------ DATA SHOWN ------
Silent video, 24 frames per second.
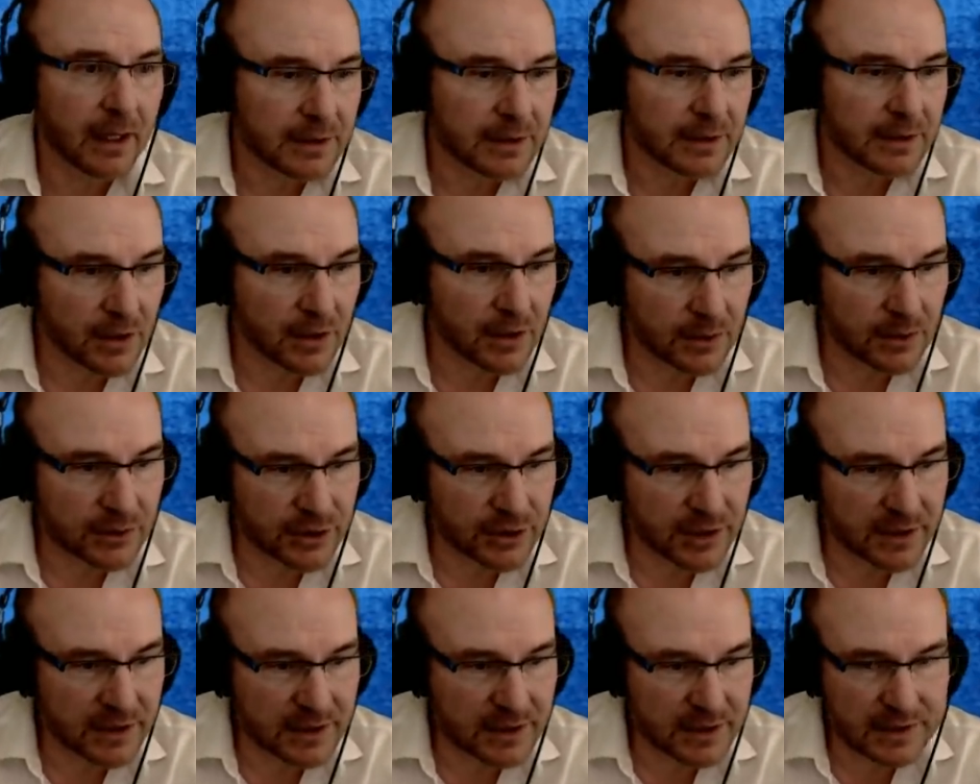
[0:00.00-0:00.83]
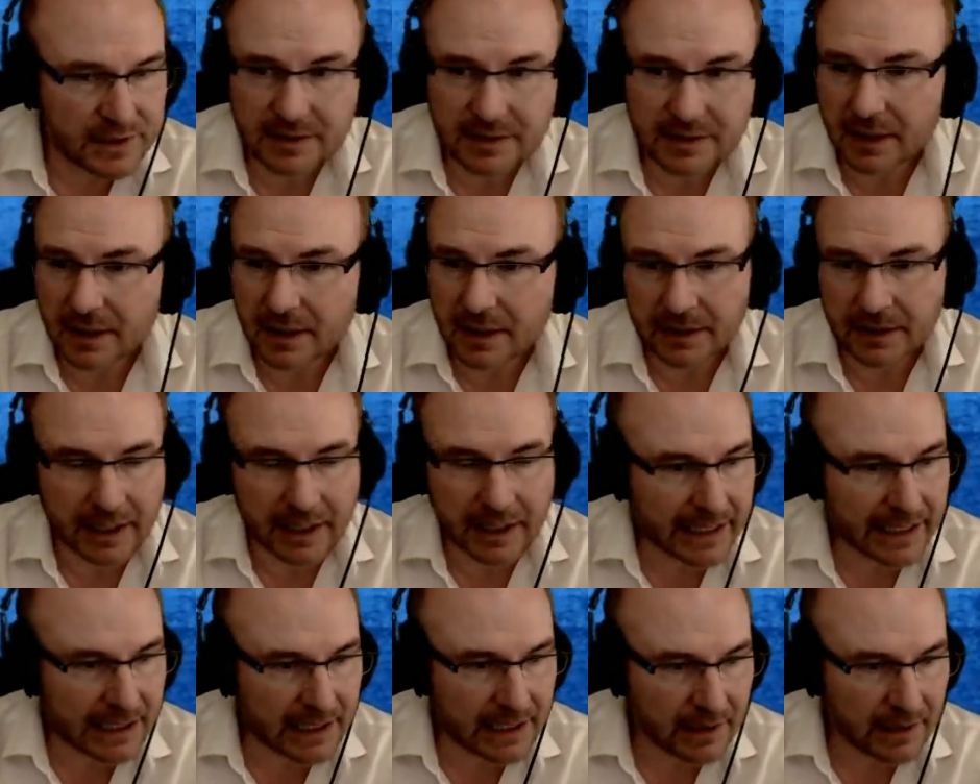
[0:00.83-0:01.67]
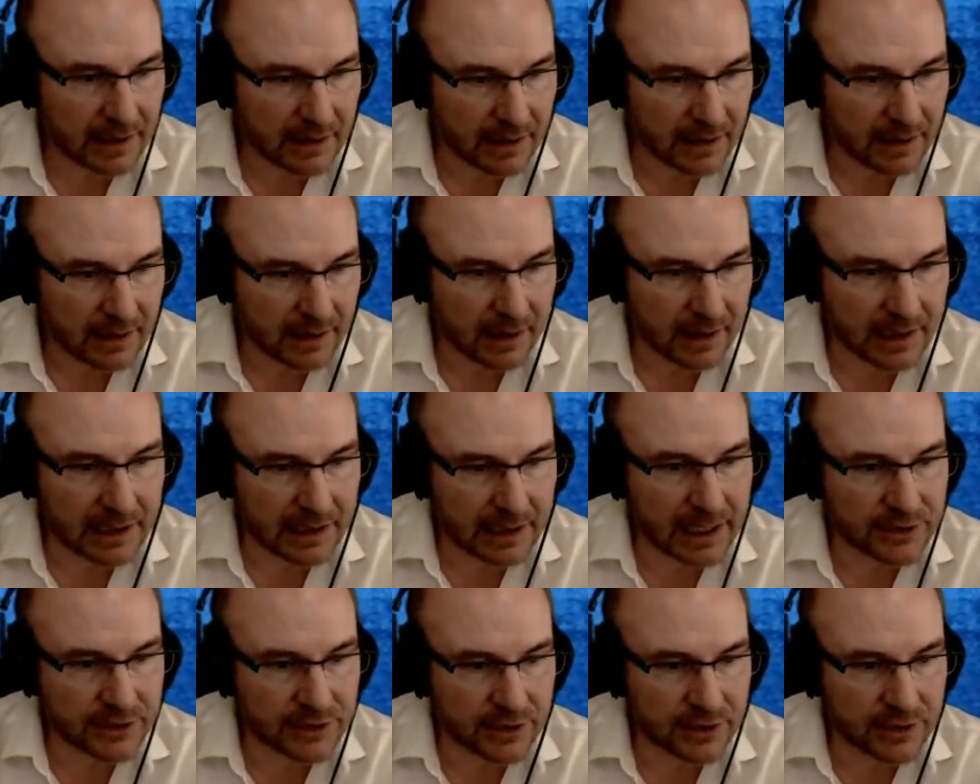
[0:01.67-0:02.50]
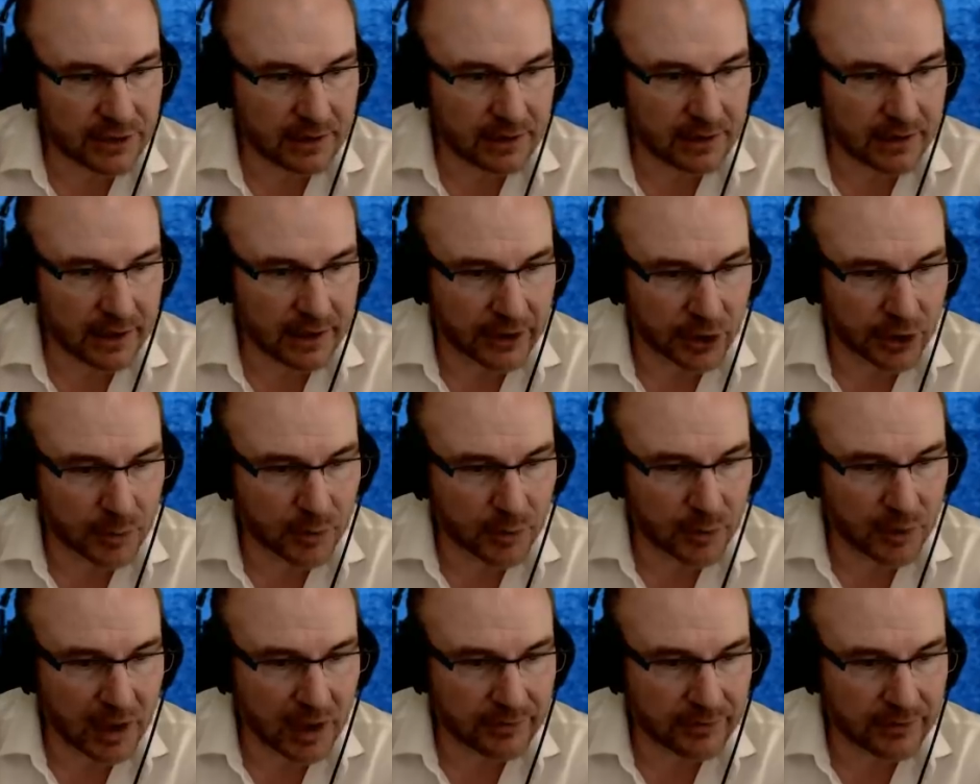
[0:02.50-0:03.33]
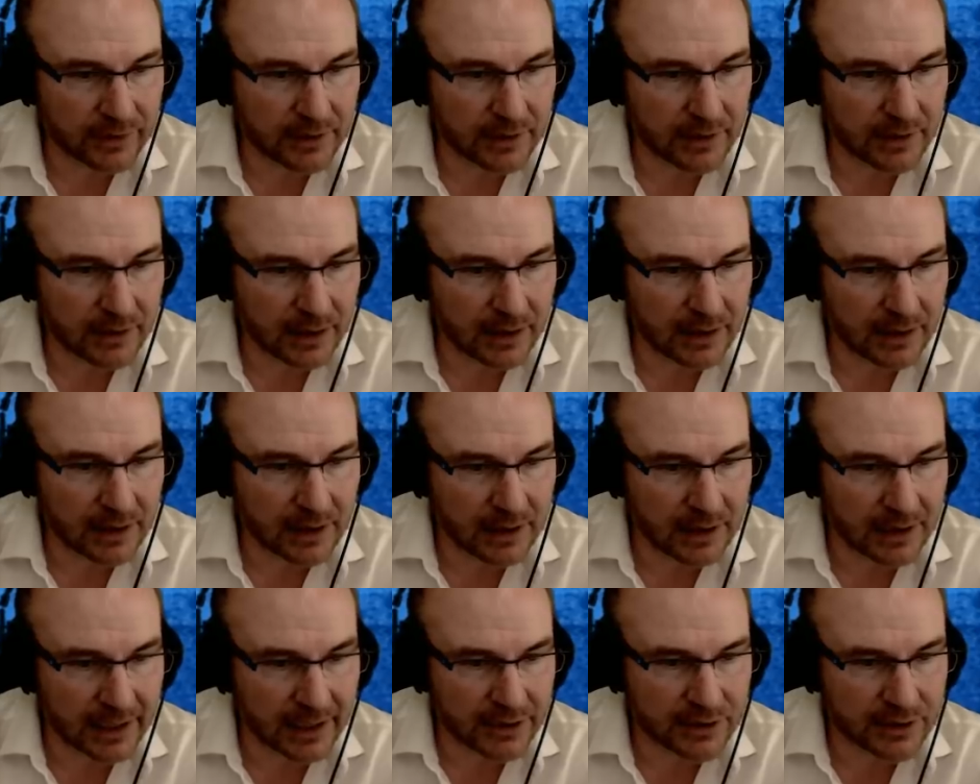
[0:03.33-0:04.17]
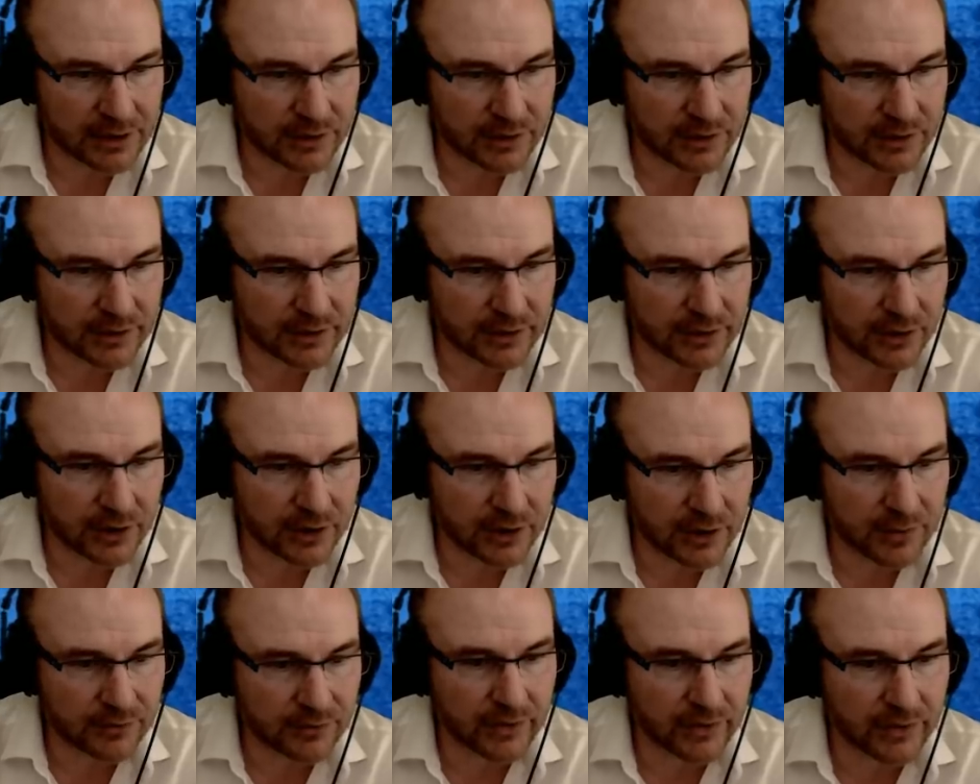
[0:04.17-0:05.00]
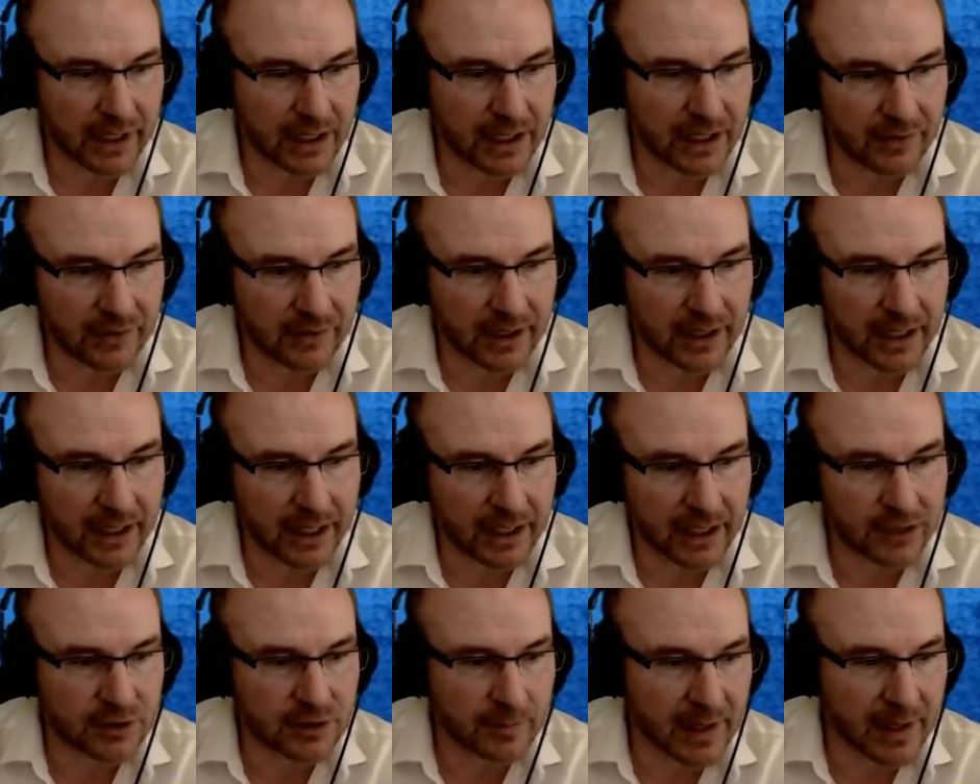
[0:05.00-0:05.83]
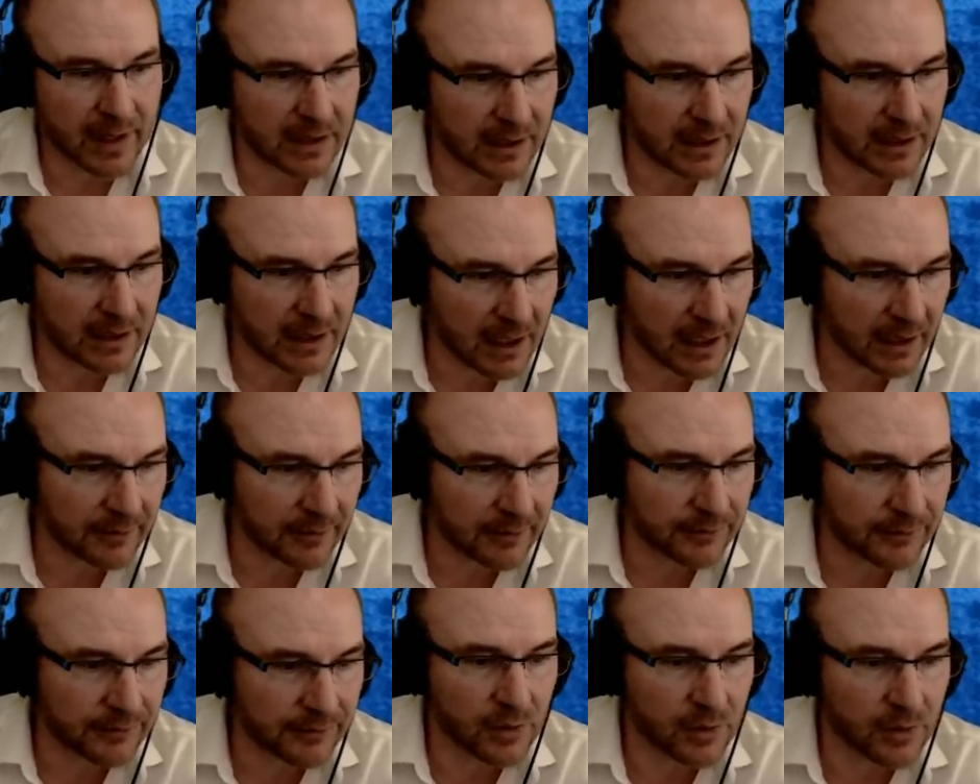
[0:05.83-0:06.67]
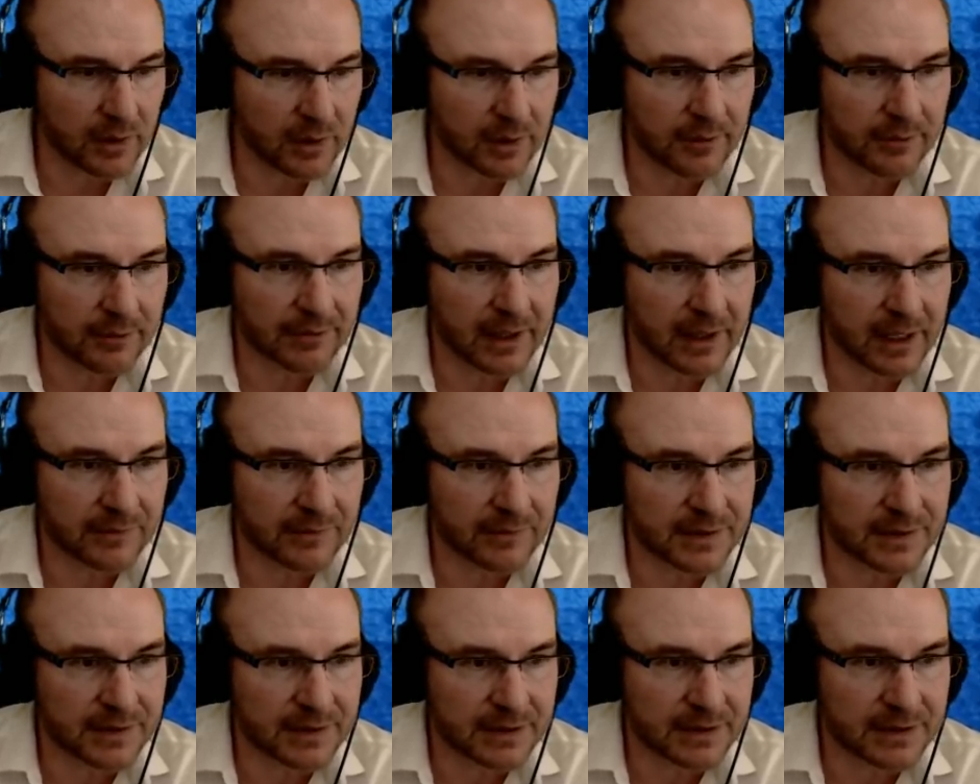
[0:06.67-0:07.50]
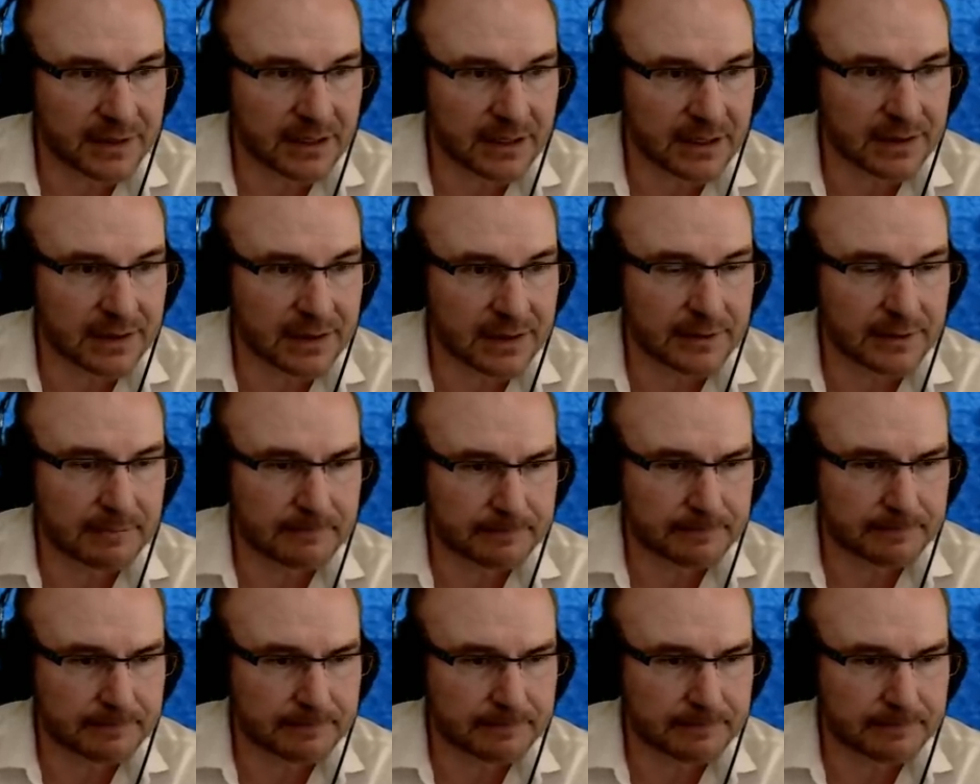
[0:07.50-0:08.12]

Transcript: So Jesus, like Elijah, a new prophet, Elijah is to return before the end of the age, Malachi four, five to six.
------
The range runs from the line containing "[0:00.83-0:01.67]" through the end of the entries; print those lines exactly and leave the pictures out.

- OUTPUT OF THE TASK:
[0:00.83-0:01.67]
[0:01.67-0:02.50]
[0:02.50-0:03.33]
[0:03.33-0:04.17]
[0:04.17-0:05.00]
[0:05.00-0:05.83]
[0:05.83-0:06.67]
[0:06.67-0:07.50]
[0:07.50-0:08.12]

Transcript: So Jesus, like Elijah, a new prophet, Elijah is to return before the end of the age, Malachi four, five to six.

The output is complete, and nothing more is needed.